Andrew Pekler: Strings + Feedback

Though an imaginary circuit diagram offers a rather intimidating gateway into Andrew Pekler's new album, its music is hardly as uninviting as the cover image might suggest. The recording is, however, dramatically different from his ~scape outings Station to Station and last year's Nocturnes, False Dawns & Breakdowns, both of which integrated ‘60s jazz samples into cool, metropolitan digi-scapes. You'll hear no sax and drums on Strings and Feedback; instead, Pekler constructs ten crystalline meditations using piano and string samples taken from classical works (including Morton Feldman's in the 1950s). Swathed in static hiss and anchored by looping bases, wayward tones, gleaming plucks, and shuddering strums drift, weave, surface, and disappear within the amoebic mix.
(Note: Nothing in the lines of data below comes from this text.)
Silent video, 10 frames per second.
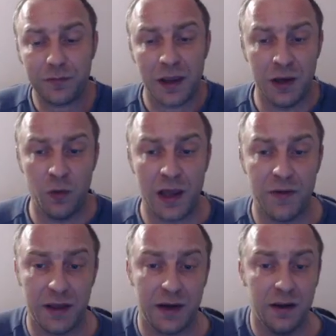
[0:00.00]
Here we
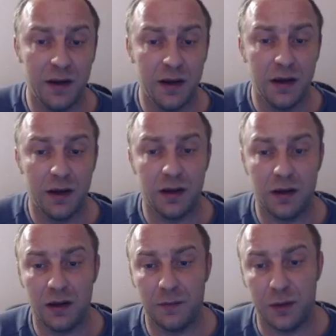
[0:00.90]
have again
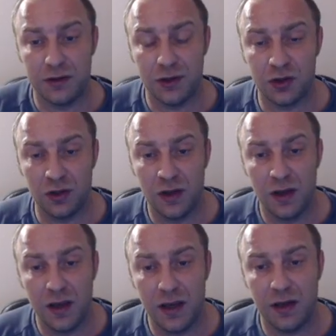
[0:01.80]
a uh, position
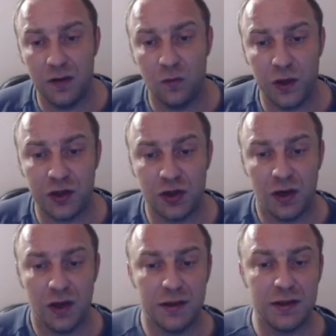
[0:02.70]
in which
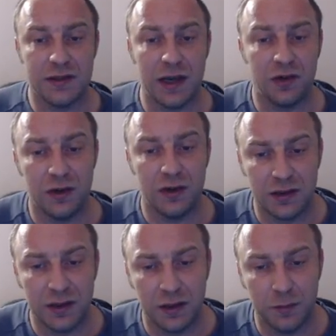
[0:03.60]
the center
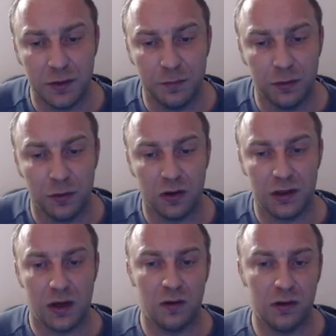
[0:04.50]
is a little bit
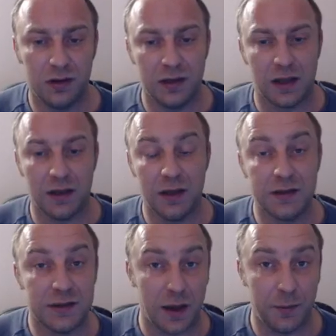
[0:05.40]
blocked out, nothing
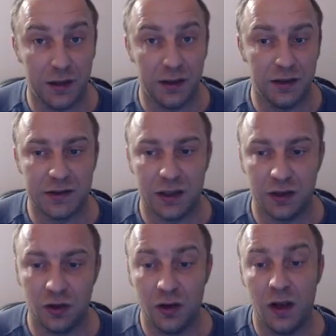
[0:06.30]
is happening in the
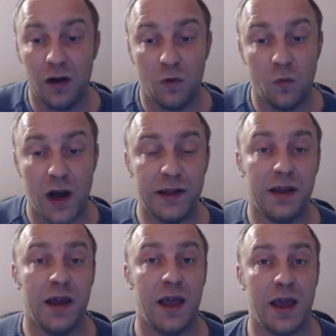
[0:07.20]
center.
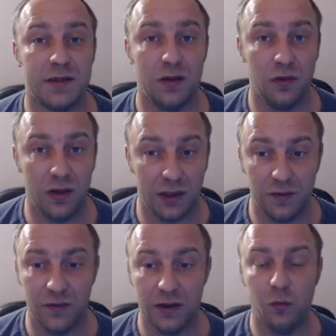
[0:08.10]
White has a good
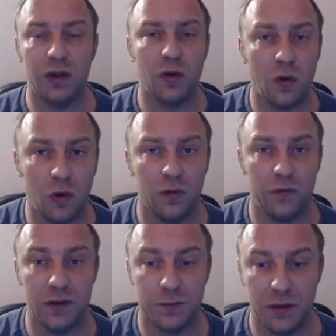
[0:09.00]
activity with all
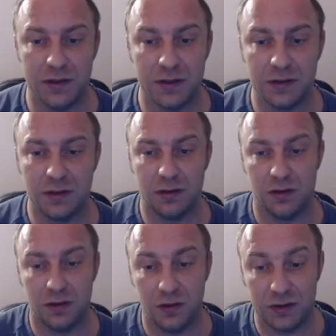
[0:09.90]
of these pieces.
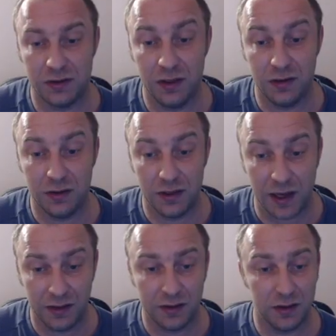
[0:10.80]
Uh, you see the
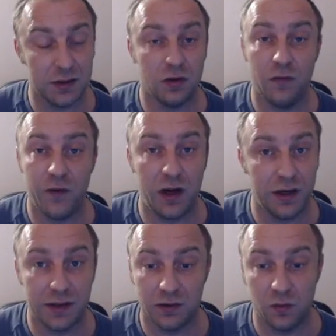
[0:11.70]
knight is on a very
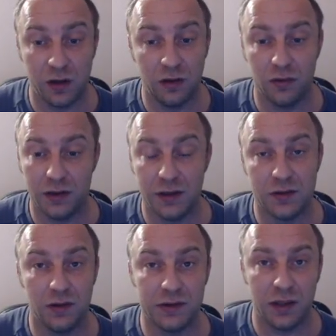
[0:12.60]
nice square, on the,
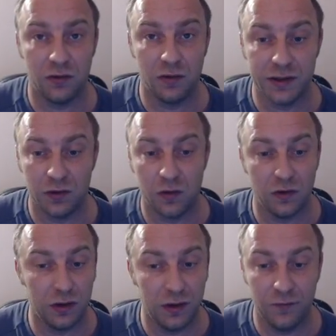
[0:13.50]
it's on a centralized
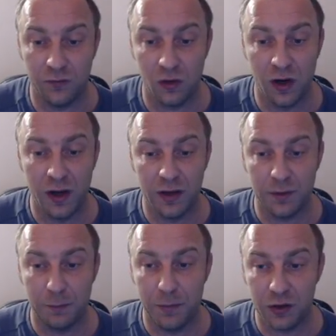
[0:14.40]
square on the e four.
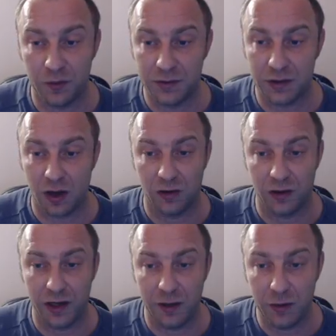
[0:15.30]
The bishops
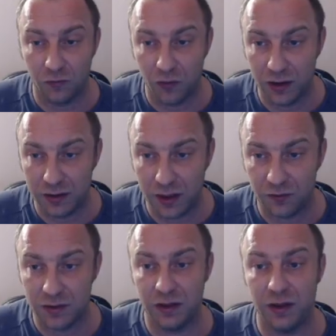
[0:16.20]
are aiming really
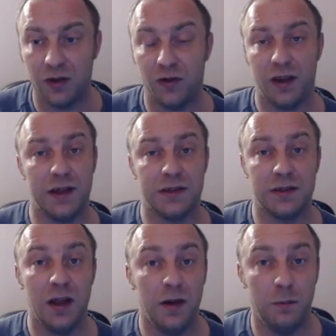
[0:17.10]
dangerously here against
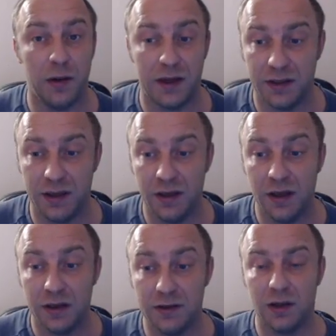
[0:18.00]
black's king.
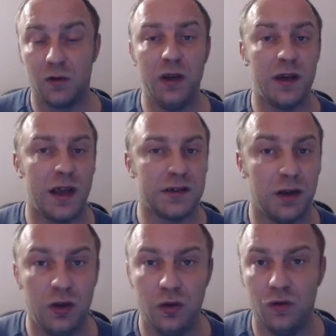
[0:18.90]
The queen has a
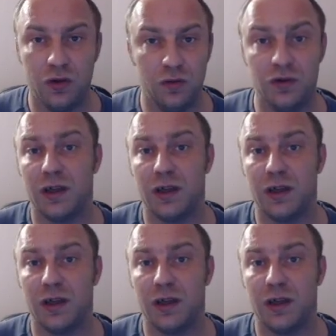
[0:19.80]
huge, huge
What most surprises is the spacey, ethereal, and at times ominous mood that Pekler sculpts in these alien vistas, an effect intensified by the occasional swoop of Theremin-styled glissandi that recalls early electronic-classical compositions like Messiaen's Turangalîla-Symphonie and its prominent usage of the ondes martenot. Percussive knocks and bowed tones in “Refusenik,” for example, convincingly conjure an atmosphere of intense gloom in a mere two minutes. Though Strings and Feedback is more esoteric and hermetic than Pekler's first two albums, it's distinguished by sounding less obviously derivative and therefore more uniquely his own.